As part of reviewing how performance data is displayed and communicated to patients and the general public we have worked with patients and shadow governors to design the way in which the information is made available to them. The outcome has completely transformed the way we intend to communicate, publicise and share information about infection prevention and increased the quantity and quality of the information.

Future plans include the direct link and feed between GURU and other electronic databases such as the incident reporting system and the electronic record sickness data.

As we progress with the implementation of the electronic patient record these essential ward performance measures will be central to integrated care.

  1. Prototype Board Report

Staff have been instrumental in the development of GURU and the enthusiasm generated from the Productive Ward programme has meant that this has ensured that GURU has been well received by staff who see it as theirs to own rather than an performance management tool that has been imposed.

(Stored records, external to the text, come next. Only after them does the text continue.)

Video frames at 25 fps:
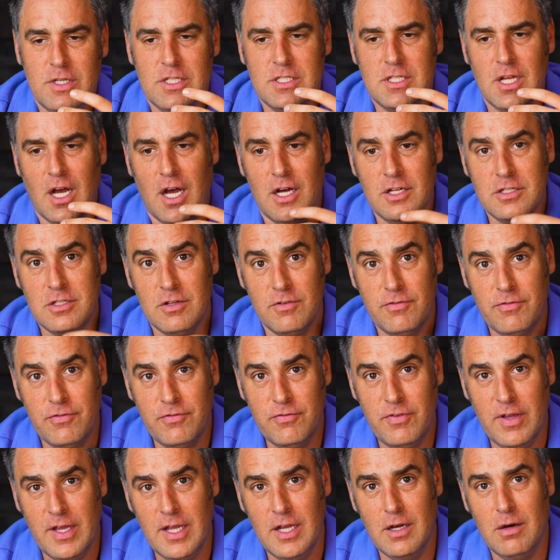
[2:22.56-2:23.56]
start to
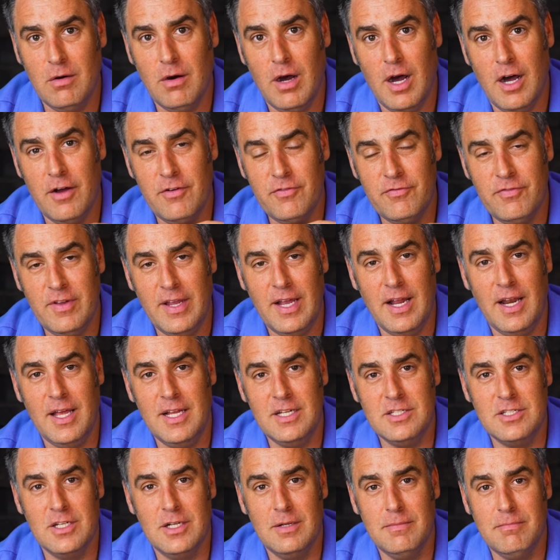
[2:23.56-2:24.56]
feel our
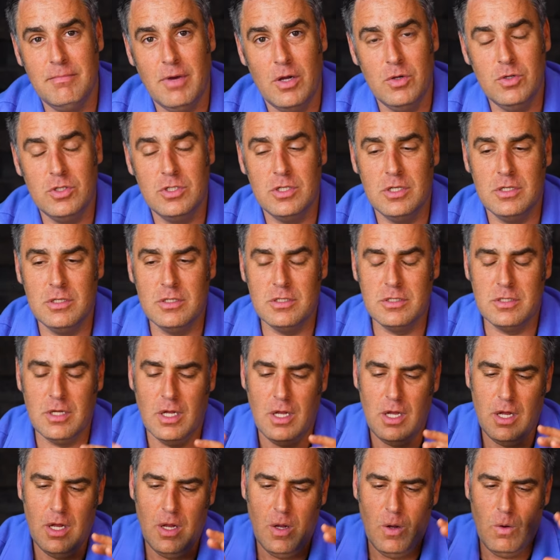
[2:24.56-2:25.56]
feelings and emotions
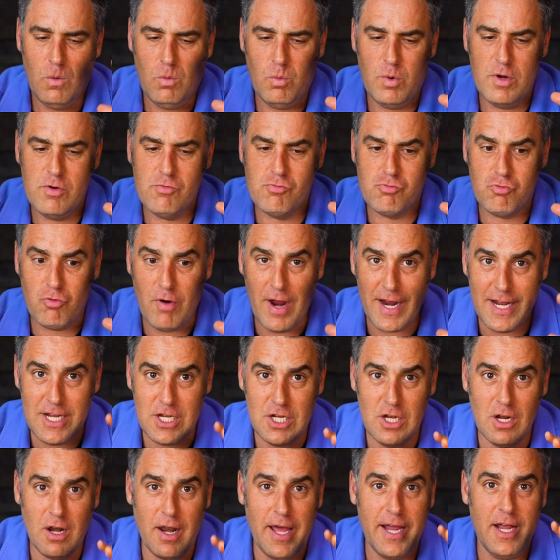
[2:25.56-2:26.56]
we
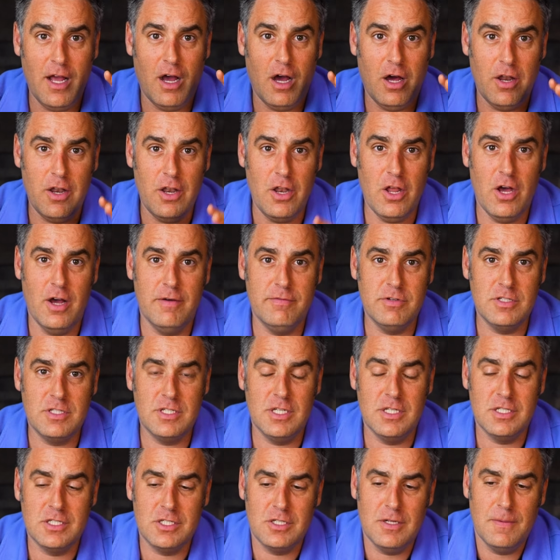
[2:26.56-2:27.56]
regulate our nervous
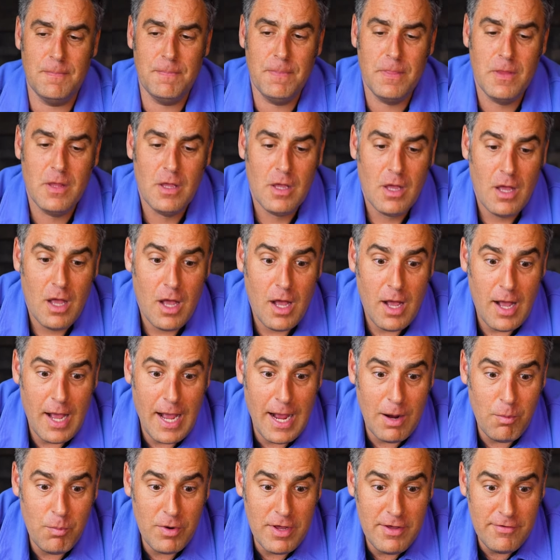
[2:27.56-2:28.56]
system,
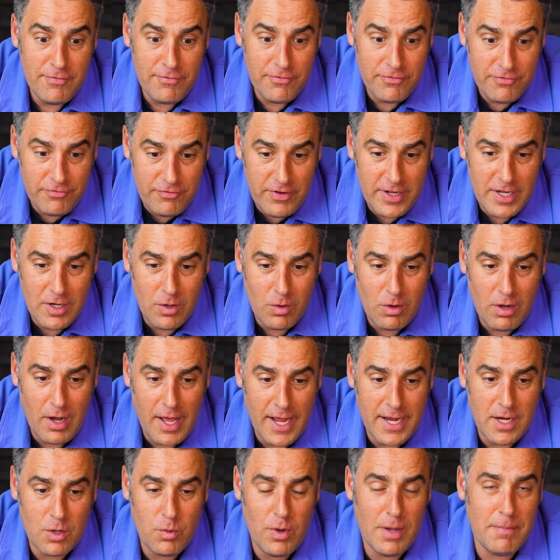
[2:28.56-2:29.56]
and we feel
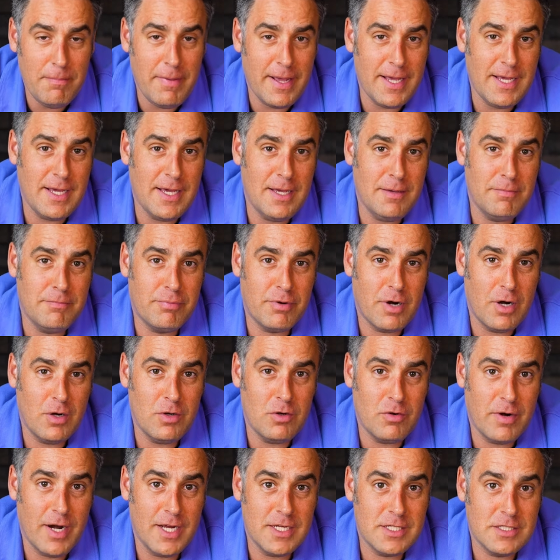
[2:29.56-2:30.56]
like we're making
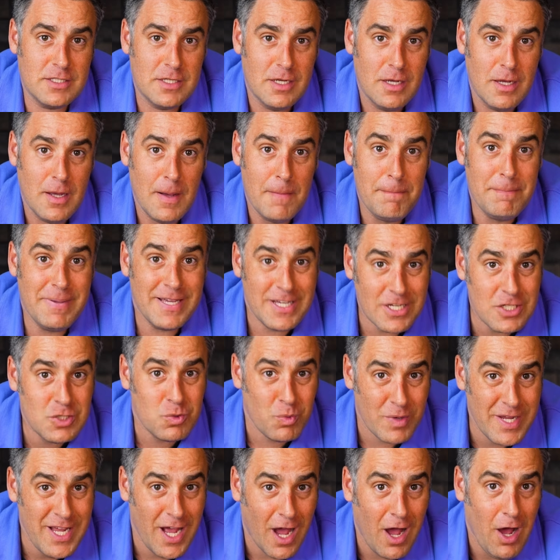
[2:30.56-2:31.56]
progress because
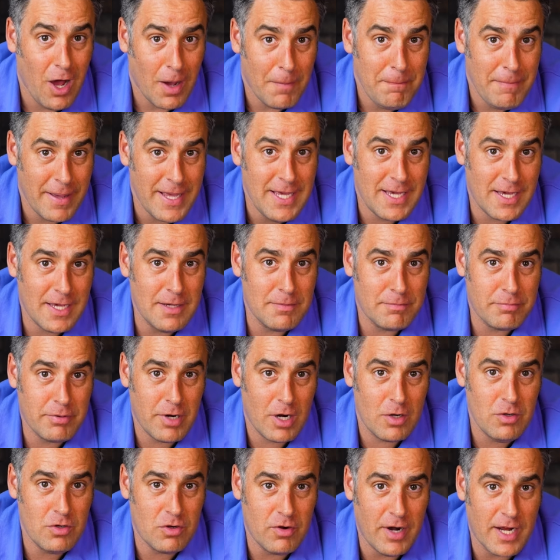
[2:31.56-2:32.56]
we are making
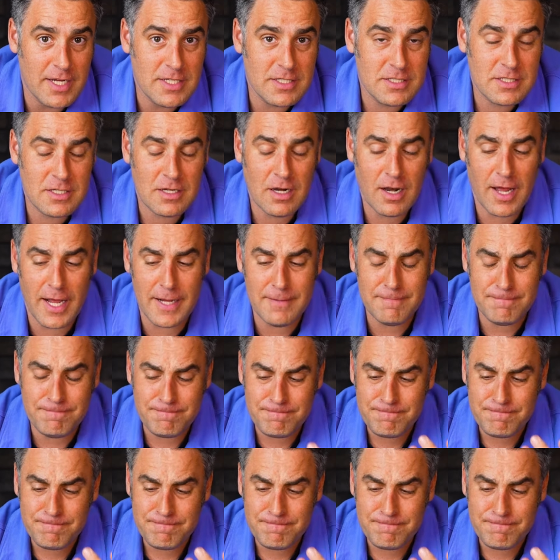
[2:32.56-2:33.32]
progress. Like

As wards come on line with the Productive Ward programme the GURU indicators are introduced.

We are now in a position to work with health informatics to develop the management reporting aspect of GURU. This means that performance at all levels ward to Board can be reported in the future.

The report in appendix 3 is the first attempt at generating a Board report against a number of the key indicators in GURU and drilled down to Divisional level.